到了家中,她前脚到,蒋羡后脚就回来了,他让下人先下去,抱着锦娘到自己腿上:“若非娘子送的衣裳,先生也不会那般看重我。”
“哪有的事儿,是你自己学问出众,我那衣裳不过是锦上添花罢了。”锦娘纯粹是给的版权费,毕竟靠着人家的二乔牡丹,她还赚了不少银子呢。
见锦娘完全不居功,蒋羡越发是欢喜她的人品到心里去,他见过不少女子仗着嫁妆多就生事,或者做一点小事儿就恨不得吹捧十分。
话说蒋羡每个月两贯的月例银子,还另外有六贯是专门用来买书籍或者笔墨纸砚的,也就是一个月八贯,据说是蒋六夫人管家时就定下的规矩。
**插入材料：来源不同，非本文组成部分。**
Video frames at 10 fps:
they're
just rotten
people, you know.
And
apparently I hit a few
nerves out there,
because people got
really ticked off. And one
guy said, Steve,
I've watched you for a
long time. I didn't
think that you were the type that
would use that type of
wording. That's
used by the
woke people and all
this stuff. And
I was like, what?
许氏看了账本,十分心疼,然而蒋羡这里还不是大头,婆母的药钱,还有婆母病着,公爹原本有两个妾,打发了一个出去,还有另一个那里的用度一个月也是一贯。
她咬咬牙,便去蒋氏那里说了情况:“媳妇儿绝对不是舍不得钱,而是帐上实在是敷不开了,官人和十六郎两人一年就一百九十二贯,如今宣哥儿又要开蒙了,钱就不凑手了。”
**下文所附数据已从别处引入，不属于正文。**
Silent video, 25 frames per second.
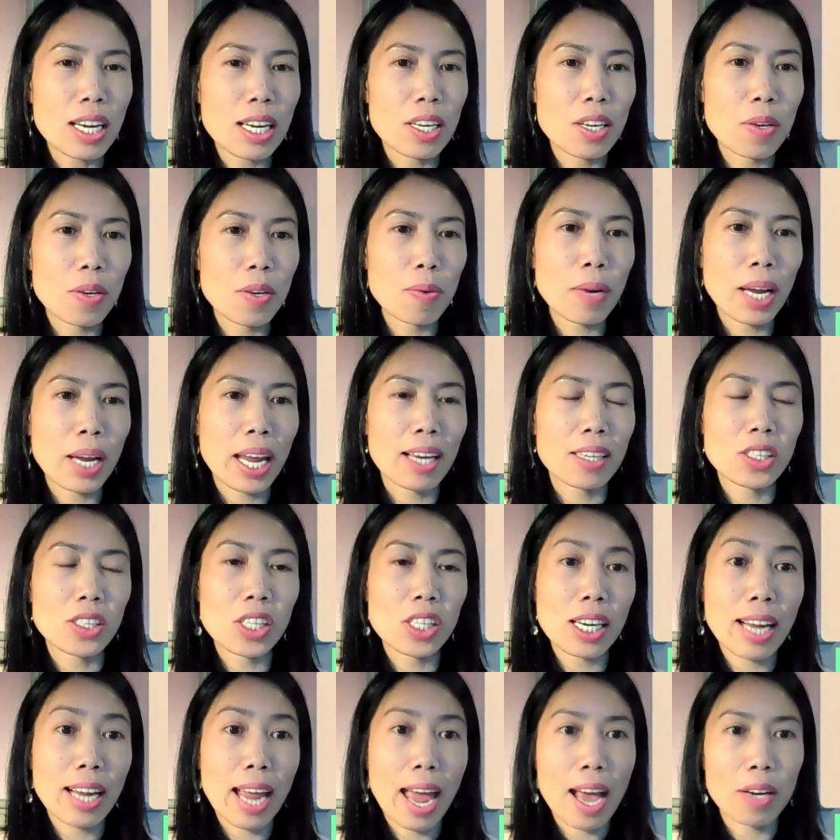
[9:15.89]
you can
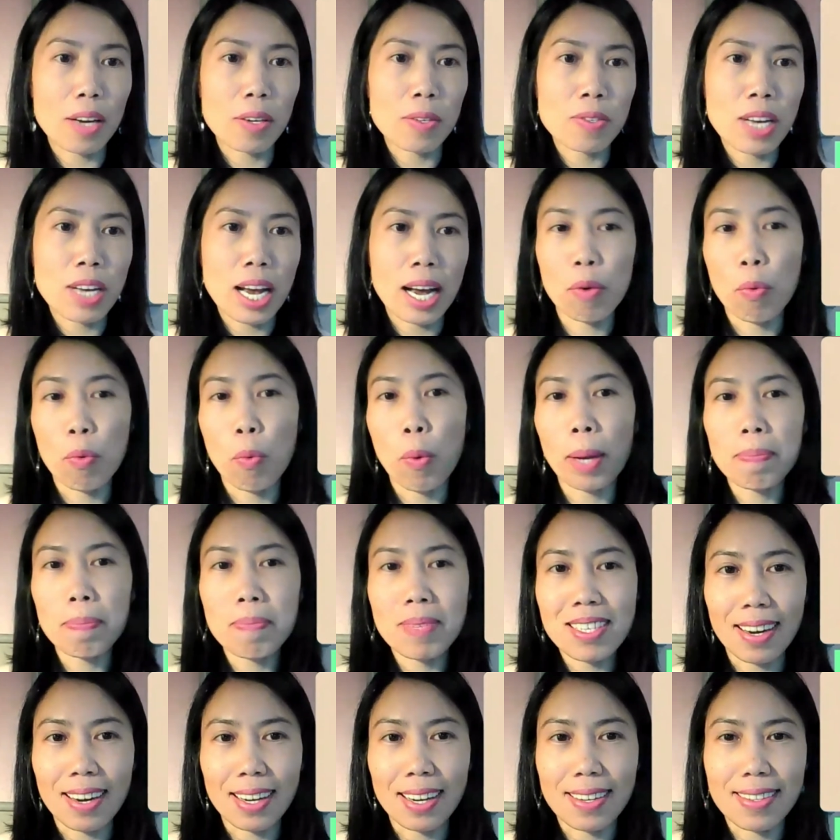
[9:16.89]
check out our
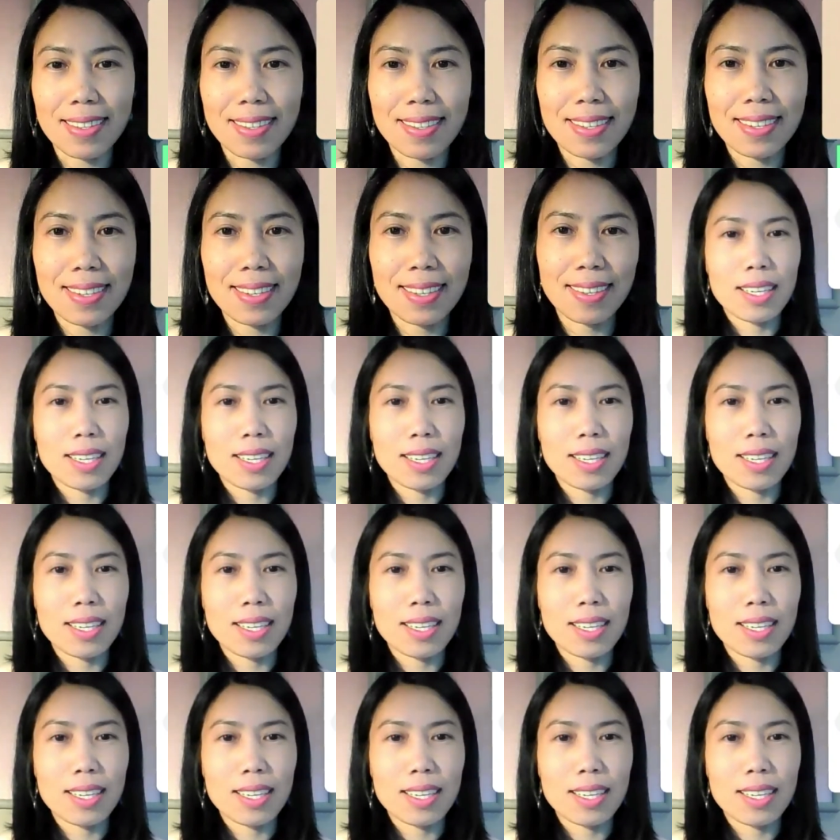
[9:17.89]
website.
蒋六夫人知道她的话还有下文,不禁问道:“那依你看,如何是好呢?”
“儿媳想着便把官人和十六叔书房的银子都裁撤一半,如此一年少了七十多贯。”许氏觉得自己没有私心,她也不是只裁撤蒋羡的,料定蒋六夫人也无可奈何。
其实蒋六夫人也知道她说的是实情,她的身子靠着药吊命,至少要吊到明年儿子们科举,女儿一家原本想住园子里的,但她把这里做成十六郎的新房,女儿她们便在外赁了宅子。到时候分家,恐怕女儿也会和自己的幼弟生分。